The hypotheses were:

  • Internet market will grow rapidly – was proved wrong
  • Utility services lead India online market – seems right
  • Pure advertising models are unviable – still standing by this hypothesis
  • E-commerce for soft goods works (rather than physical goods)
  • Rich media models unviable – still stand by this
  • Tech enablers and intermediaries will create value
  • Assisted internet services for mass market
  • Local language market growth slow

Here were some key comments he made:

  • In the ad model 1 $ per user per annum is what is realistic. The amount of money spent in acquiring and retaining users might cost more than that unless you have a brand name.
  • Soft goods – You know what you are getting and delivery is not an issue. For physical goods, the margins are very low. But there could be certain physical goods where margins can be high. Ex: Myntra.
  • We thought that for rich media content streaming, bandwidth is going to be an issue. It appears like it is not a constraint: Youtube is one of the top sites in India. The actual issue with startups in this area is that there is no significant local differentiator, and cost of serving this content is high.

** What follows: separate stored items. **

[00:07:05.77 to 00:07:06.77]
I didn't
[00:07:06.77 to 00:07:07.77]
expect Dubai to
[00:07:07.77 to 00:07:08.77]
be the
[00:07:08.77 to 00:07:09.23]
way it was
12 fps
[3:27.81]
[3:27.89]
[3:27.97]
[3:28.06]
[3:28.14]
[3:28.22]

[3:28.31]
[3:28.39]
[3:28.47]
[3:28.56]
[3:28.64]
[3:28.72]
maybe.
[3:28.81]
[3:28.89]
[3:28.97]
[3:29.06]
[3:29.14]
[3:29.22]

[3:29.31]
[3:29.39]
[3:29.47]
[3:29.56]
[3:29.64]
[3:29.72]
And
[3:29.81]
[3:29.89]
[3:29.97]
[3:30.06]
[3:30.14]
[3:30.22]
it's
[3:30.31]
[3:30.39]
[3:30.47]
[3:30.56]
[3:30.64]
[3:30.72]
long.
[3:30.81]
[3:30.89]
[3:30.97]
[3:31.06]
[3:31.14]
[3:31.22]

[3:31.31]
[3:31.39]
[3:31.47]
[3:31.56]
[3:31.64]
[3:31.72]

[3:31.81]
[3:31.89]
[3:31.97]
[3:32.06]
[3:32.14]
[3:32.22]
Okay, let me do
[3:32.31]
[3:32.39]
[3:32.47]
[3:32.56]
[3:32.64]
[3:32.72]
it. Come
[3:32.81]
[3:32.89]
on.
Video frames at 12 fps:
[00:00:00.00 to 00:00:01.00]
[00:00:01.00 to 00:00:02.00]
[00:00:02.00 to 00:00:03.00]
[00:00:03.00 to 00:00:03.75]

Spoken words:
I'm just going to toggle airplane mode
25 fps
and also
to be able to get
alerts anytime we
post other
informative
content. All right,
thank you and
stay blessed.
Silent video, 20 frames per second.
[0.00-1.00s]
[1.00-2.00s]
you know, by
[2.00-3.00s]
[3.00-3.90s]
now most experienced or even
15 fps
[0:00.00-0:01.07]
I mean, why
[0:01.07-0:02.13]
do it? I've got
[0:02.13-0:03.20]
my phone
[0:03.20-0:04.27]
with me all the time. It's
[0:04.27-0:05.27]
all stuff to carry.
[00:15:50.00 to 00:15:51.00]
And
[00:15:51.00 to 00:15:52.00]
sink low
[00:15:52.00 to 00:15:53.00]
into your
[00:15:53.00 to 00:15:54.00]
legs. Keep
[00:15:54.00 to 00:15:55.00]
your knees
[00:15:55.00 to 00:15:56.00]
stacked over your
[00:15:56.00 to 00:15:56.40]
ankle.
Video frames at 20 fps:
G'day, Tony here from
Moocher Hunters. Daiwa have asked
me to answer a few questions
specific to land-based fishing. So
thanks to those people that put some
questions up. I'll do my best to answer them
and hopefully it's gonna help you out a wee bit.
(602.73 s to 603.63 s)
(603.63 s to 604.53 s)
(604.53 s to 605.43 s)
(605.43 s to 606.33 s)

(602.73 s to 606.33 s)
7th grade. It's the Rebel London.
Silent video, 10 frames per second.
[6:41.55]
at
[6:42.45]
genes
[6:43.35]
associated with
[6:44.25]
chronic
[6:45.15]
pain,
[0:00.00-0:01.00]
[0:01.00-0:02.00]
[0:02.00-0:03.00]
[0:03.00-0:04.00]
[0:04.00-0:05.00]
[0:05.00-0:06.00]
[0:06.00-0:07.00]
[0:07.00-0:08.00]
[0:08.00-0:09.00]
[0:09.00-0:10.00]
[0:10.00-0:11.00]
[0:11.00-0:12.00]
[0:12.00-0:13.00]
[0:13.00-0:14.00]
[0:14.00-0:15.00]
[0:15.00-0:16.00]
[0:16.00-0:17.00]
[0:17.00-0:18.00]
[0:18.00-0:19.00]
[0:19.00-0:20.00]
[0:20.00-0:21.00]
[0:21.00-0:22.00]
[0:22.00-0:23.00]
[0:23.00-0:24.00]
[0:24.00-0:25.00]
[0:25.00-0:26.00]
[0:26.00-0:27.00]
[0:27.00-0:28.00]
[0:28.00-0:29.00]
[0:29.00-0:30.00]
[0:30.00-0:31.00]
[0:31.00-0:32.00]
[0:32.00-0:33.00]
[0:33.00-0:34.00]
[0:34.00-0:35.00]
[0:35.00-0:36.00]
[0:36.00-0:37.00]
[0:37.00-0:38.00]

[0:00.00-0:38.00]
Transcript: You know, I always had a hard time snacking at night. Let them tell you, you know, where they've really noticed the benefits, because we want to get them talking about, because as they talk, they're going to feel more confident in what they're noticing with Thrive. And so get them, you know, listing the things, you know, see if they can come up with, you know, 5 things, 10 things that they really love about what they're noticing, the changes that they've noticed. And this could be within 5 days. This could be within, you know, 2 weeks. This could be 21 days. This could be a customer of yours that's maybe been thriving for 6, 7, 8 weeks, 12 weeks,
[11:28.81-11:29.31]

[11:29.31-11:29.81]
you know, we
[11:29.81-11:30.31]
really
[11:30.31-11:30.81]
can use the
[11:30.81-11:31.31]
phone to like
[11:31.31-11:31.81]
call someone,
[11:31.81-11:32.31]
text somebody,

Then there were startup presentations. 14 startups presented their ideas, each taking 10 minutes.

The following startups presented in the Internet track:

a2z application, Poodlewise by Bredge, Craftmygift, GalliGalli (called but no one turned up!), JobAFair, PKOnline ventures, Shopnics, Vidteq, Webbazaar, Webvivah, FundsIndia (from WealthIndia), MastCoffee, Pala Flicks, reftree

I liked the presentations from the following companies, so I am going to summarize their presentations here:

Webbazaar
Opportunity: India is going to get online
Introduction: Webbazaar is going to help people and businesses get online
Value proposition: Full service approach to giving online presence to small businesses
Competitive landscape: Dominated by free lancers and small companies. No big player. Poor service and poor platforms.

Vidteq
Problem with current map solutions is that in India, these maps don’t work. Many cross roads and main roads don’t have a sign.
Vidteq provides a video clip of the complete route.
The company that pioneered Video Map technology (patent pending)
Userbase of 50k.
Planning to make money through variants:

  • Wayfinder
  • Business locator
  • Store locator
  • E-visit

FundsIndia

  • Value added distributor of financial products for the Indian Retail Investor.
  • Are an investment platform.
  • Provide value added financial services.
  • Plan your financial future – invest – track.
  • Don’t charge end users.

Craftmygift
A personalized gifting service

I was exhausted by the time these sessions ended, so I returned home.

So here are a few things I liked about the event:

  • The sheer scale and the way the event was managed. Hats off to SiliconIndia. They did a good job.
  • The exposure given to various startups and people who were interested in them.
  • The ideas that were thrown around and the event organization.

What I disliked:

  • There were just too many stalls and too many presentations to be assimilated in a single day. It could have easily been a 2-day event.
  • Some of the keynote presentations seemed to only try and market their own company and products without stressing on how it fits into the context of the event.

Overall it was a good event and I thoroughly enjoyed it.

(Note and disclaimer: The speakers’ comments have been paraphrased, so it reflects my understanding of what they said and not necessarily what they said!)